The EIC stamp helps overcome a first-filter problem for investors by preselecting technically promising ventures. But for systems-level bets the hard work remains building manufacturable products, scaling commercial sales, and proving that claimed efficiency or accuracy gains hold in the field. For European policymakers and funders the lesson is familiar: continued support across the valley of death between lab and market makes the difference between technology demonstrations and durable companies.

Practical takeaways for stakeholders

For founders: prepare independent benchmarks, customer pilots and clear roadmaps for certification or deployment. For investors: probe engineering readiness and supply-chain partnerships in hardware or regulated sectors. For policy makers: continue funding translational stages and help align MRV and medical standards so market demand can convert into reliable revenue streams.

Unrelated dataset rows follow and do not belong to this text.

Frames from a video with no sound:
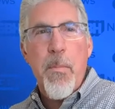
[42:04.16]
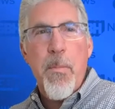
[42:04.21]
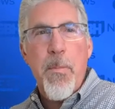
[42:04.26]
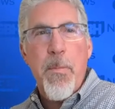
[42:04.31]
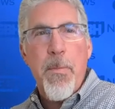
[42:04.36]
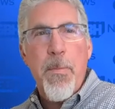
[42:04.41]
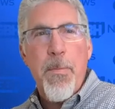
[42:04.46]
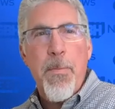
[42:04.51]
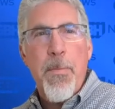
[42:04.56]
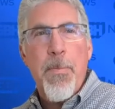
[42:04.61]

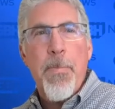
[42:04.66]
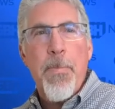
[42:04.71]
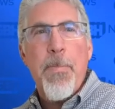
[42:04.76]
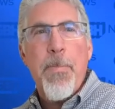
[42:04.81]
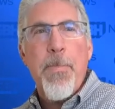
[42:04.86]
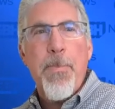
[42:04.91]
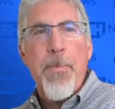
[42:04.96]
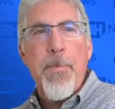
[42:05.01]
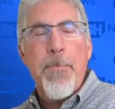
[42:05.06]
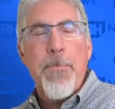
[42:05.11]

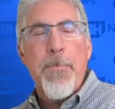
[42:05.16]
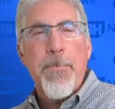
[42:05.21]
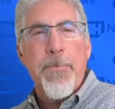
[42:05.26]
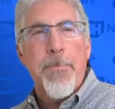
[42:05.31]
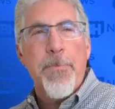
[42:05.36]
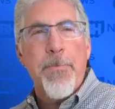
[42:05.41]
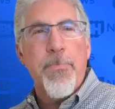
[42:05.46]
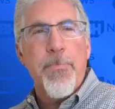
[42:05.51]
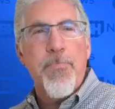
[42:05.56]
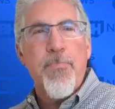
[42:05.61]

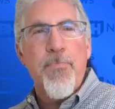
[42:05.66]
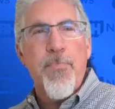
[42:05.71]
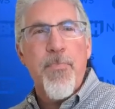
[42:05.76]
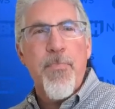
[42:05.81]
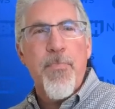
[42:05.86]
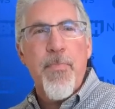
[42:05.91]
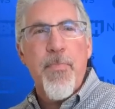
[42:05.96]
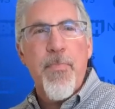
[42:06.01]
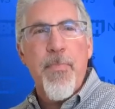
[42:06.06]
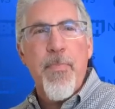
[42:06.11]

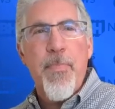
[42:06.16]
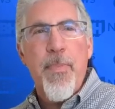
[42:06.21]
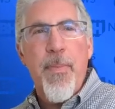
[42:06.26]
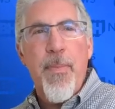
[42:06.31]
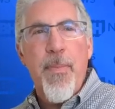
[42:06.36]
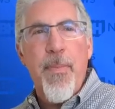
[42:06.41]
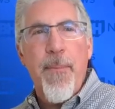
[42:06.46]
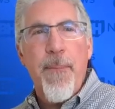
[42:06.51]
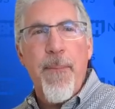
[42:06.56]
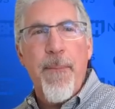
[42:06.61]

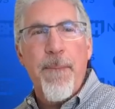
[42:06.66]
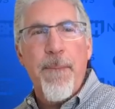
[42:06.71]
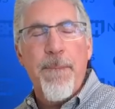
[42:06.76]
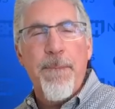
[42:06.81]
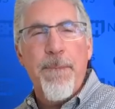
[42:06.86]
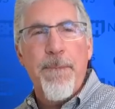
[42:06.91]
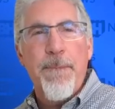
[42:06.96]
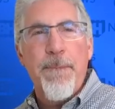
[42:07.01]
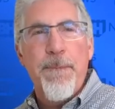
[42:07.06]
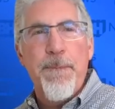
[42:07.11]

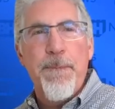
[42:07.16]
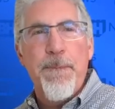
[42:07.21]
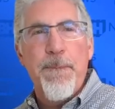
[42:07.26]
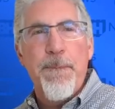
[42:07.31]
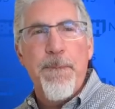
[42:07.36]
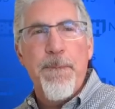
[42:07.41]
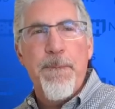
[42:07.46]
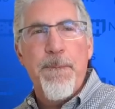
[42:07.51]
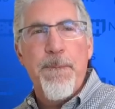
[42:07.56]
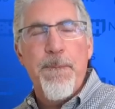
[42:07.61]

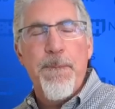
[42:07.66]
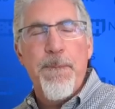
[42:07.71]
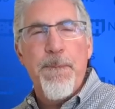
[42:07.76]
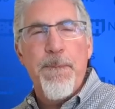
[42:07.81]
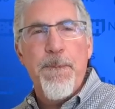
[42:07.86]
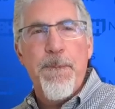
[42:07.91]
The person shown says nothing.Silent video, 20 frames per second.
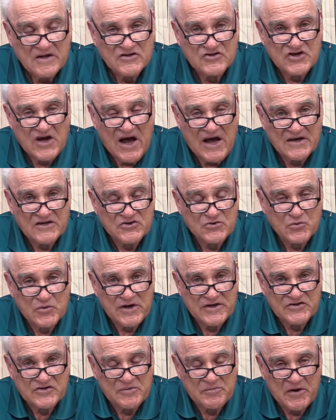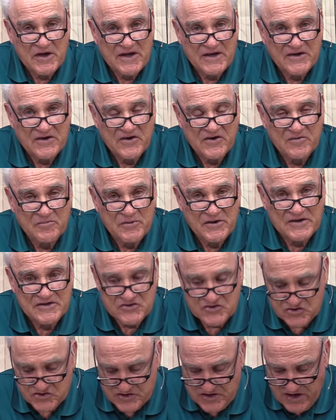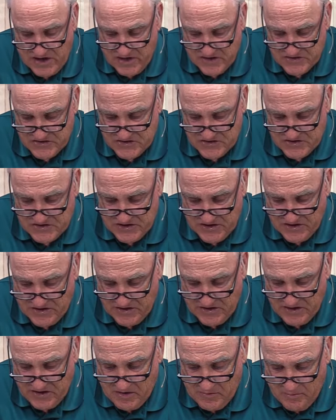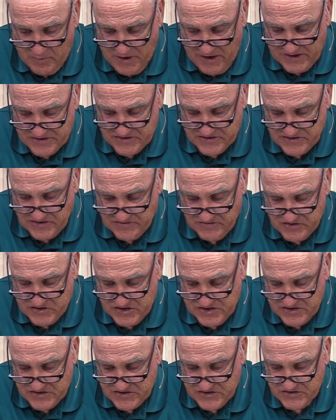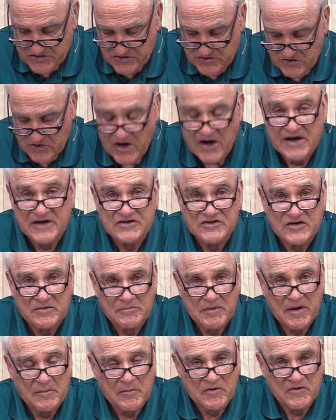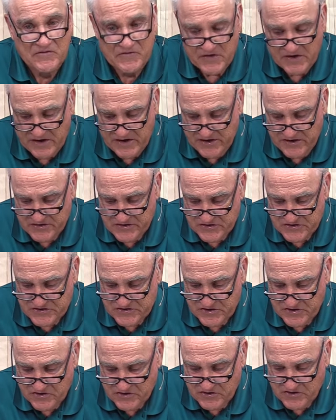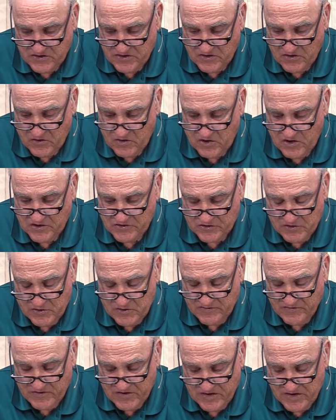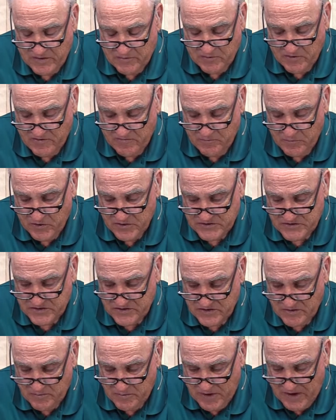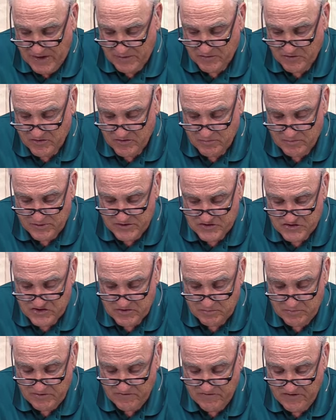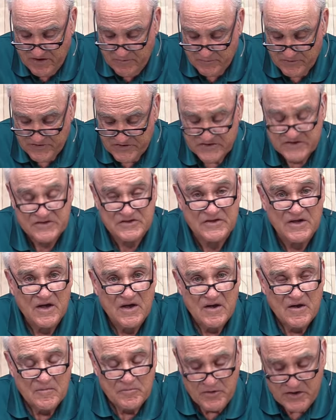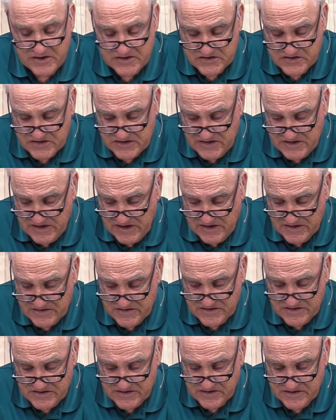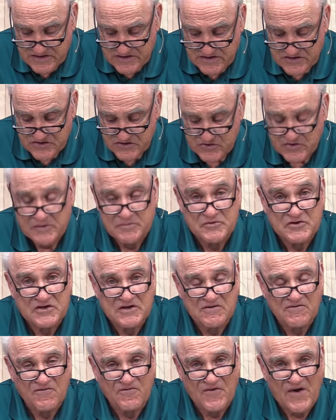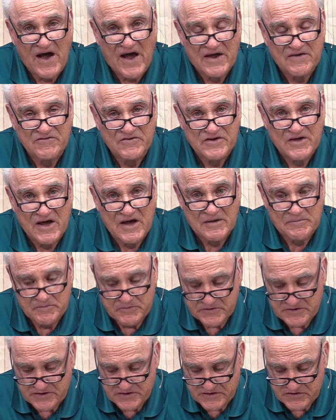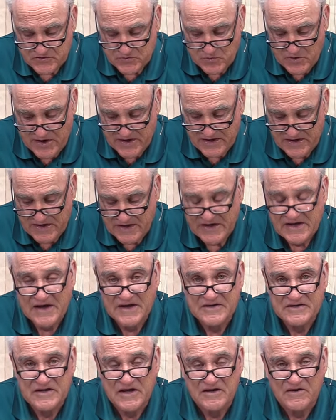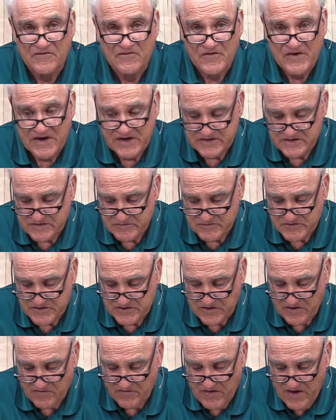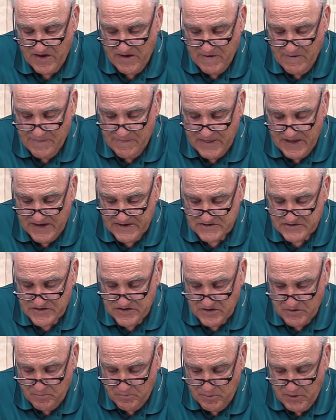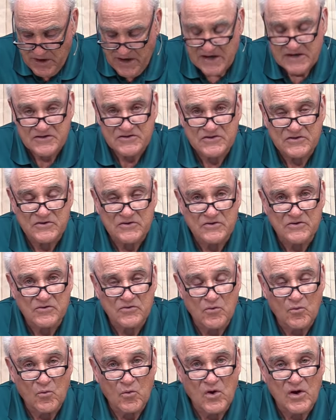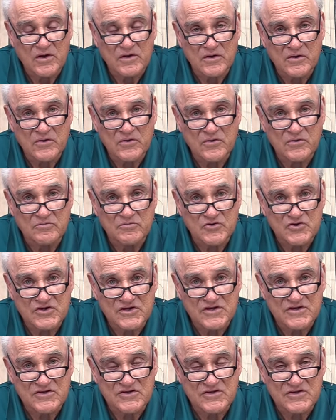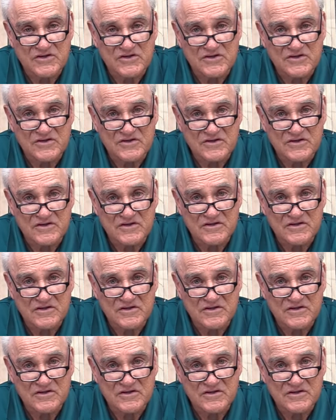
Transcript: John's resume could have been star studded an apostle of Jesus Christ, a member of the inner circle, an author of a number of books in the Bible, the bishop of Ephesus. But his constant description, five times in his writing, he identifies himself as the apostle, the one whom Jesus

If you want to explore the companies mentioned and the EIC programme, the EIC publishes company descriptions and organises follow-up investor events. For questions about the original ePitching event the EIC provided an events contact address: events@eicfund.eu.

Full investor quote extracts

Fernanda Aguiar, NGP Capital: "The quality is always super high. When companies come to these events they are already at a great stage of pre-commercialisation or already commercialising the product which makes it also really relevant for us as investors."

Volker Hirsch, Amadeus Capital Partners: "The mix of scientific excellence and commercial awareness is, I think, the one thing I would look at most. A smart scientist with a really cool idea and an experienced operator commercial person can create some magic."

Disclaimers and context

This article restructures and expands the content presented by the European Innovation Council at the ePitching event. Claims by participating companies are those of the companies. Independent validation and publicly available benchmark data are required to verify comparative performance and energy claims. The EIC provides matchmaking and acceleration services but does not itself endorse specific investment decisions.